The AI software can also shape a nurse workflow ecosystem, reducing the need for content to be entered manually and tasks can be initiated automatically, according to HealthcareIT. The software will recognize patterns automatically, evaluate the nurse’s planned goals, and make necessary adaptations. This will cut down on time wasted for employees, and make sure that patients are receiving the most appropriate treatments.
There is also evidence that artificial intelligence reduces hospital admissions. Research suggests that machine learning can help hospitals and healthcare facilities improve intake predictions and prevent overdiagnosis. Implementing these systems could help care workers prevent more than 10% of hospital readmissions.
Not only would this be a positive for the patients, who could spend less unnecessary time in hospitals, it can also potentially help nurses prioritize their time based on the severity of the patient’s illness or injury. Reliable data would ultimately reduce staffing burdens, as nurses would have a better understanding of how to utilize their time while on call without jeopardizing anyone’s safety.
Leveraging Technology To Address Staffing Concerns
Artificial Intelligence is not the only technology that can reduce staffing burden by streamlining operations. Healthcare personnel can leverage technology to better communicate internally, employee absences can be more easily managed and on-call nurses can be better prepared for the shift. A mass notification system is an essential tool for healthcare facilities that allows nurses and other staff to communicate through SMS text, email, and voice calls.
A polling module feature within a mass notification system can also help address nurse staffing issues. If a nurse manager is spending valuable time scrambling to fill a last-minute callout or resolve ongoing understaffing, it can potentially disrupt daily operations and take away from patient care.

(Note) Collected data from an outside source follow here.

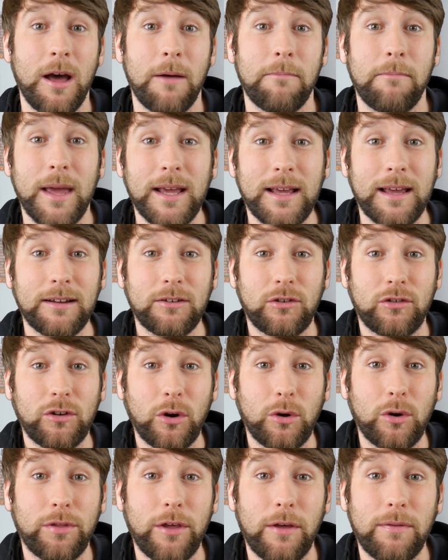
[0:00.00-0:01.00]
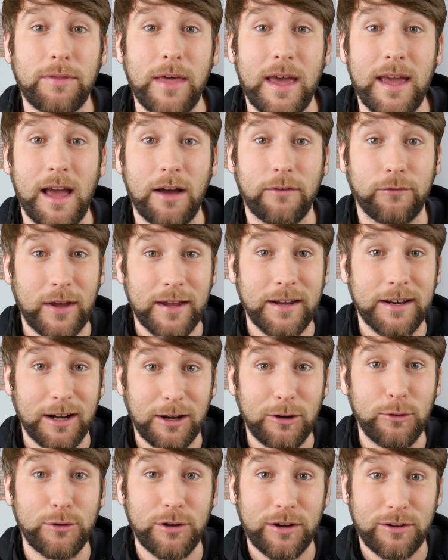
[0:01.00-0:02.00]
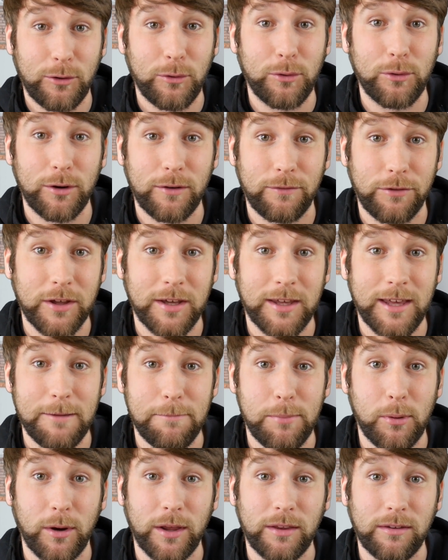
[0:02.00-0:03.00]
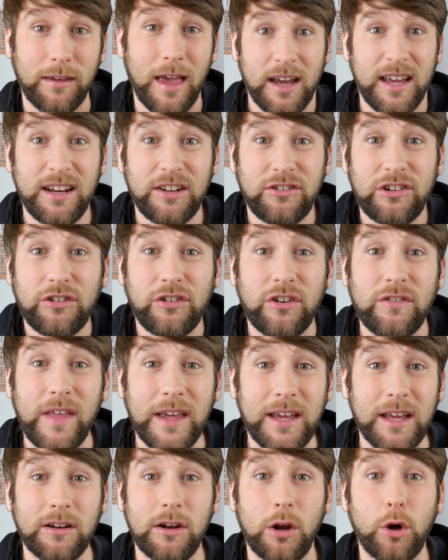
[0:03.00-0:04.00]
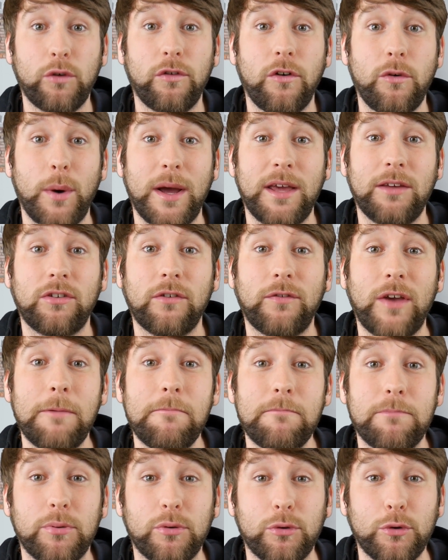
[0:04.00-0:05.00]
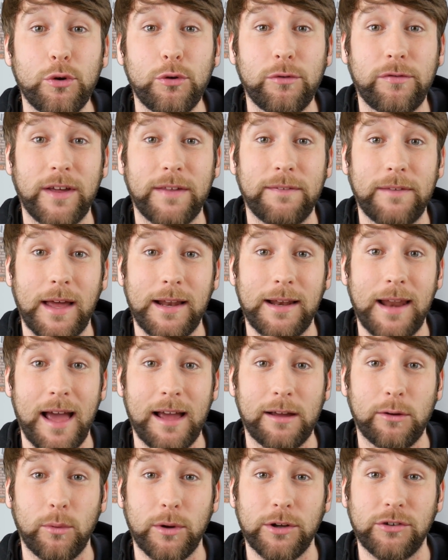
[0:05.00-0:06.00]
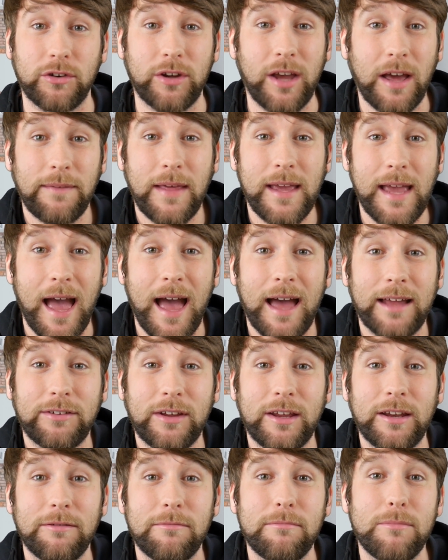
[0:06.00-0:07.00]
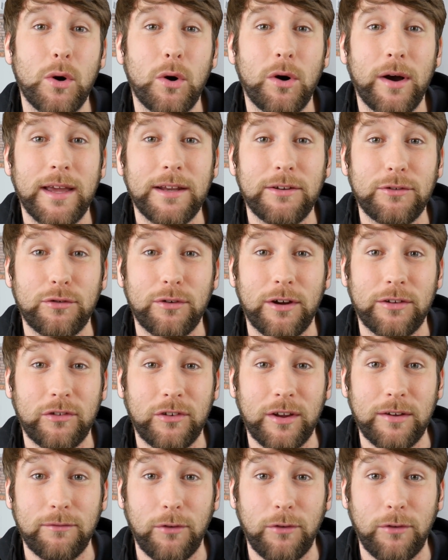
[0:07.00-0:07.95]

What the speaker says: making sure that they have included all of the key points. In addition, they can look for ways of improving their language. Can they add in more interesting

The automated poll empowers nursing supervisors and other management personnel to solicit information from a select group of nurses and other staff.
Healthcare personnel can use the polling module to fill a staffing shortage quickly by sending out a quota poll to nursing personnel that automatically concludes after a certain amount of required responses are reached. An automated message follows informing respondents what steps to take next, as well as that the poll closed. The automated poll collects basic text-based responses, which can be organized into reports that allow healthcare organizations to make informed staffing decisions.